Your objective - The listing below should be printed exactly, though its pictures must not be.

* * * * * * *

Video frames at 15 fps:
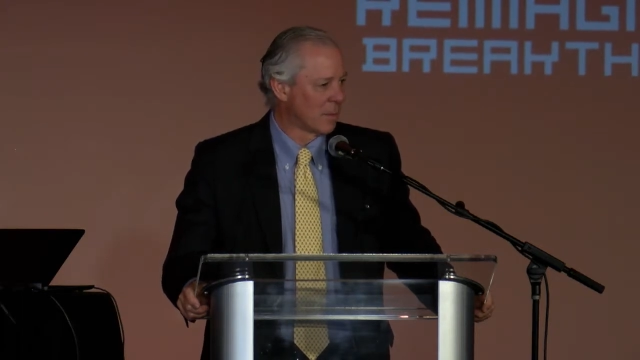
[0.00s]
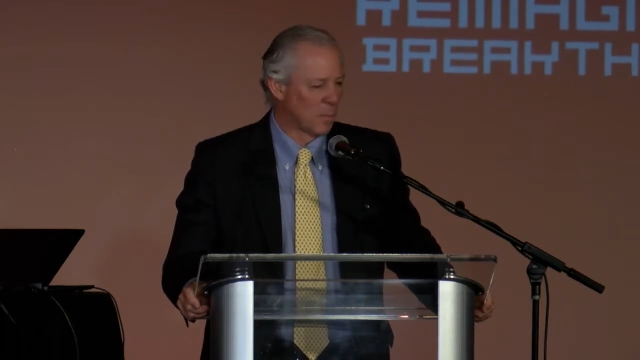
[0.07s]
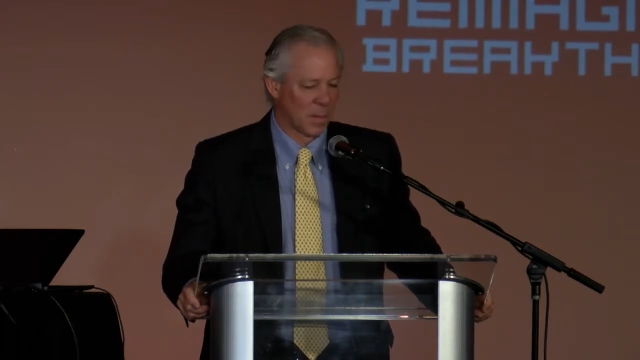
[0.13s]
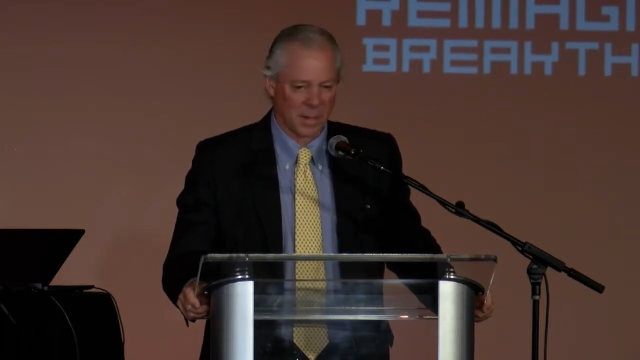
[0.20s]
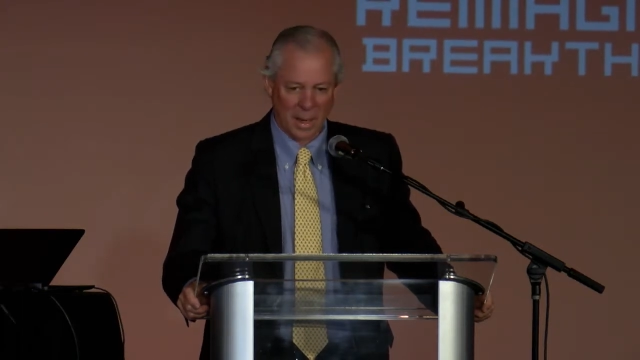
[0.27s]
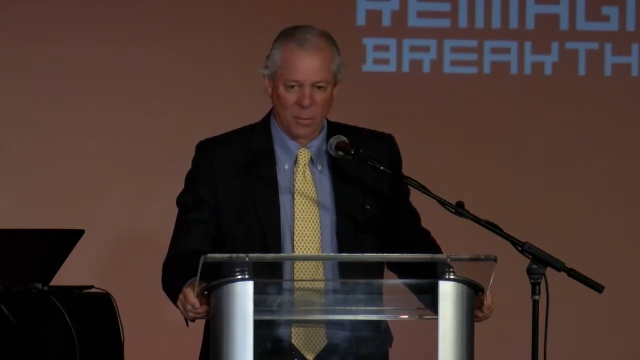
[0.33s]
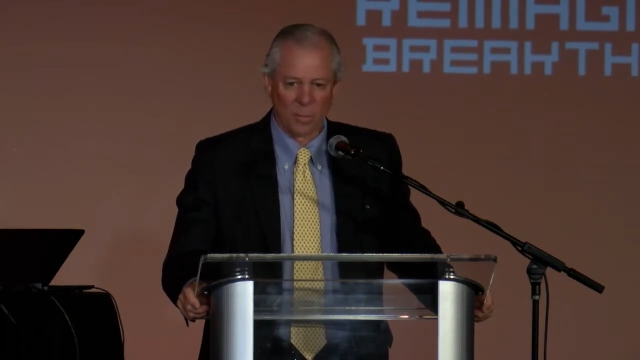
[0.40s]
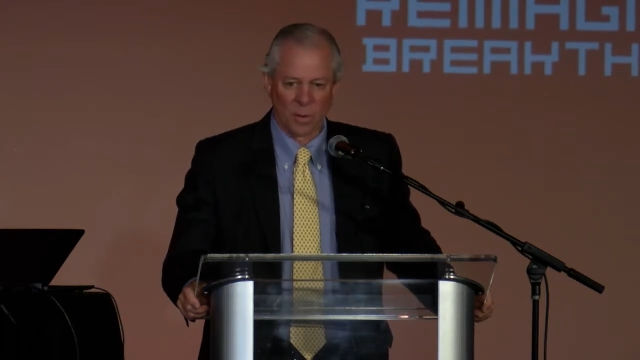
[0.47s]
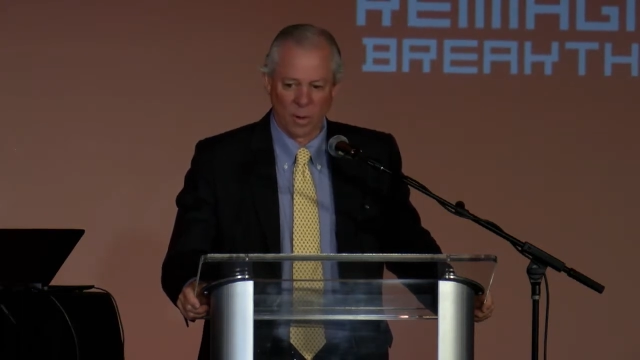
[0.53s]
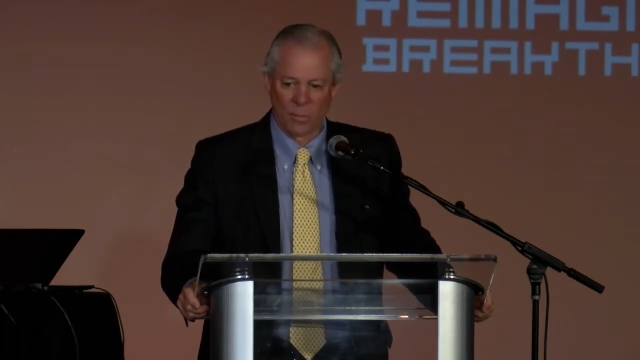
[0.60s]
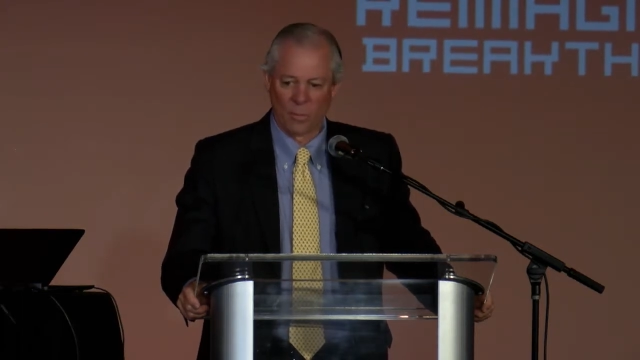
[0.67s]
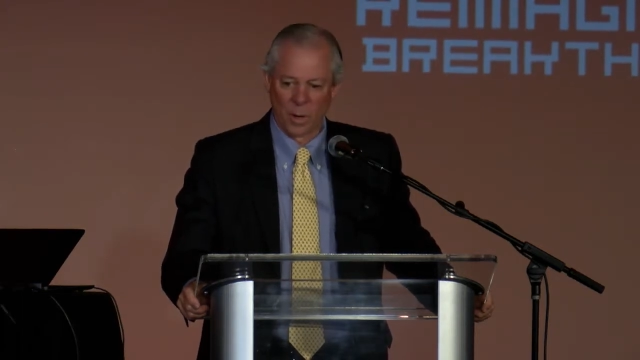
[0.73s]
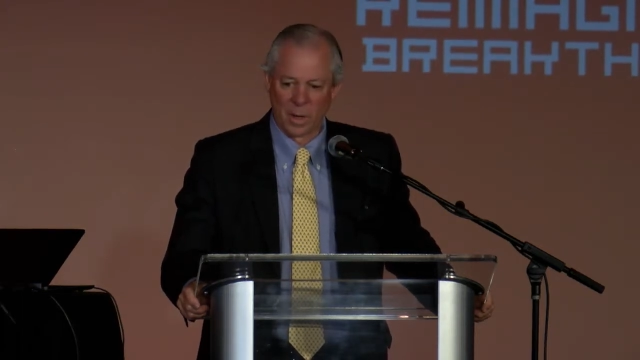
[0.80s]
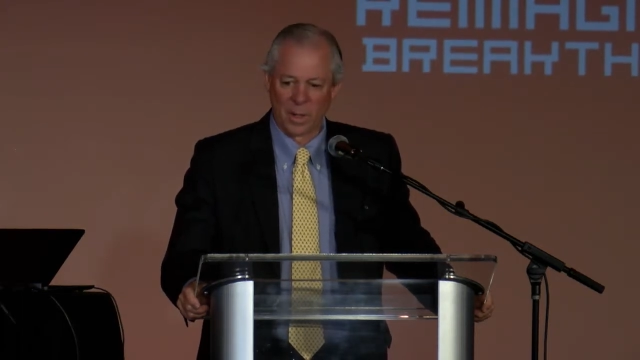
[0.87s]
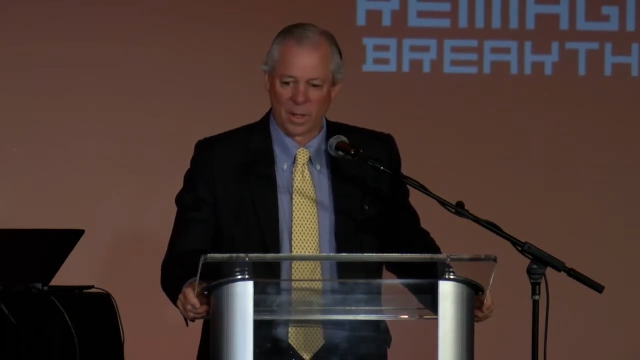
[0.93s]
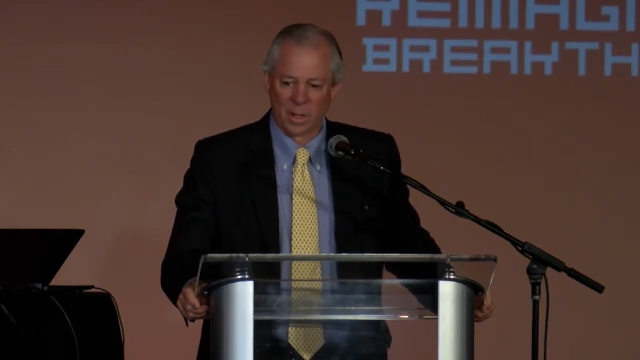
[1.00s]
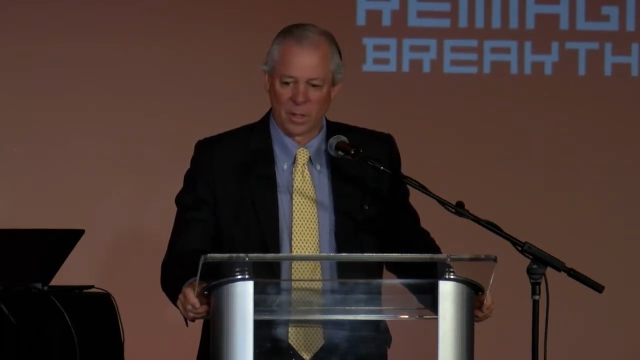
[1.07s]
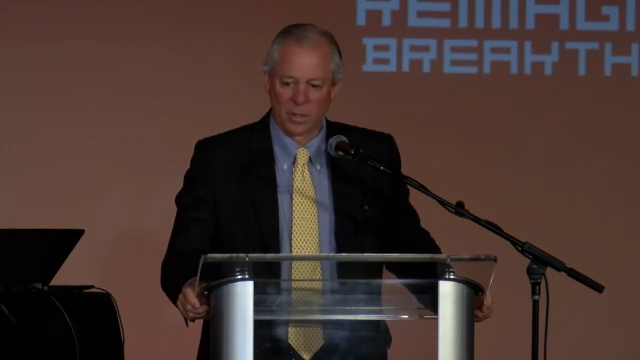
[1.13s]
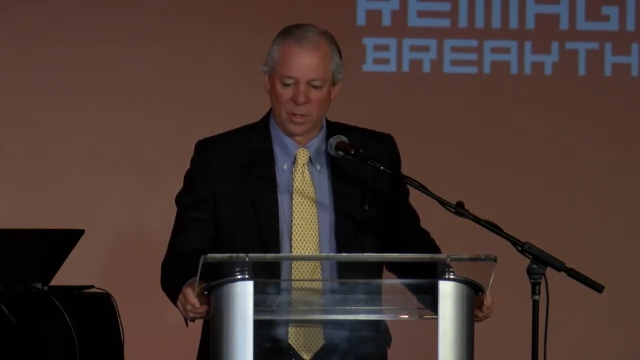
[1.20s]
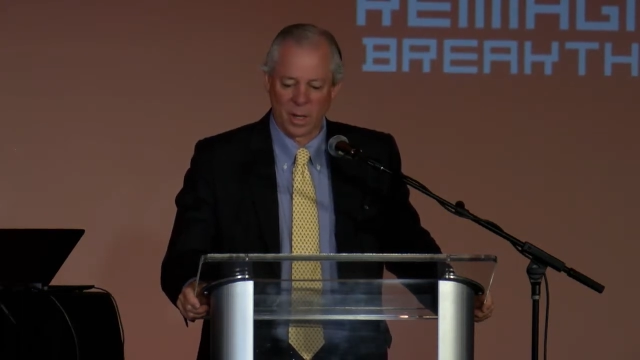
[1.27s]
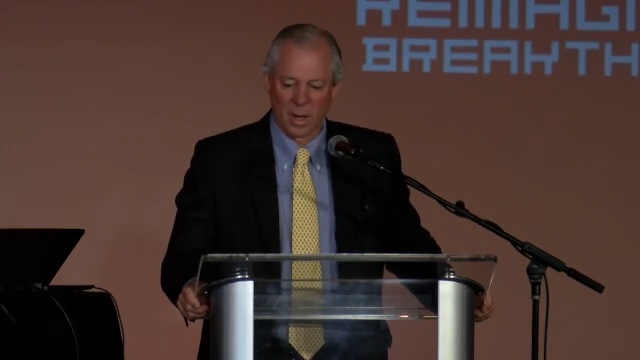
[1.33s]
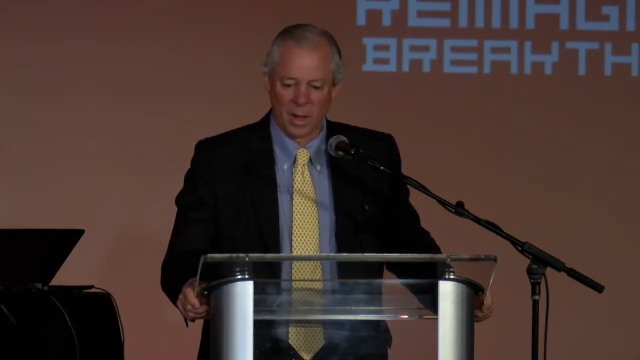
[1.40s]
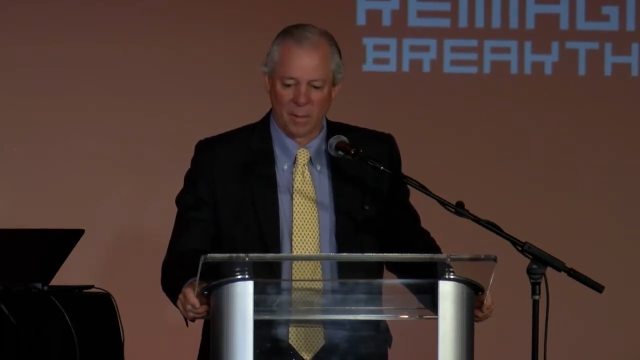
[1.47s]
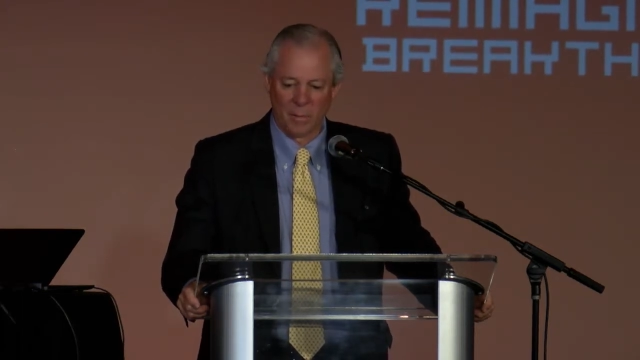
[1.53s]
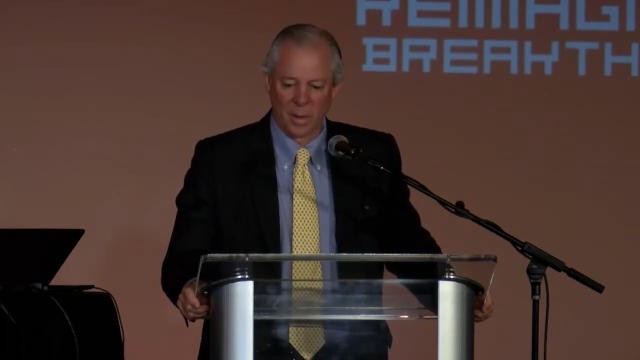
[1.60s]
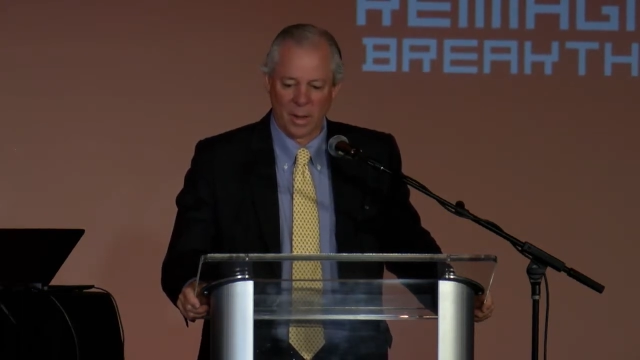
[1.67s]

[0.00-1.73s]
but they want a really good job.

* * * * * * *

Exercise solution -
Video frames at 15 fps:
[0.00s]
[0.07s]
[0.13s]
[0.20s]
[0.27s]
[0.33s]
[0.40s]
[0.47s]
[0.53s]
[0.60s]
[0.67s]
[0.73s]
[0.80s]
[0.87s]
[0.93s]
[1.00s]
[1.07s]
[1.13s]
[1.20s]
[1.27s]
[1.33s]
[1.40s]
[1.47s]
[1.53s]
[1.60s]
[1.67s]

[0.00-1.73s]
but they want a really good job.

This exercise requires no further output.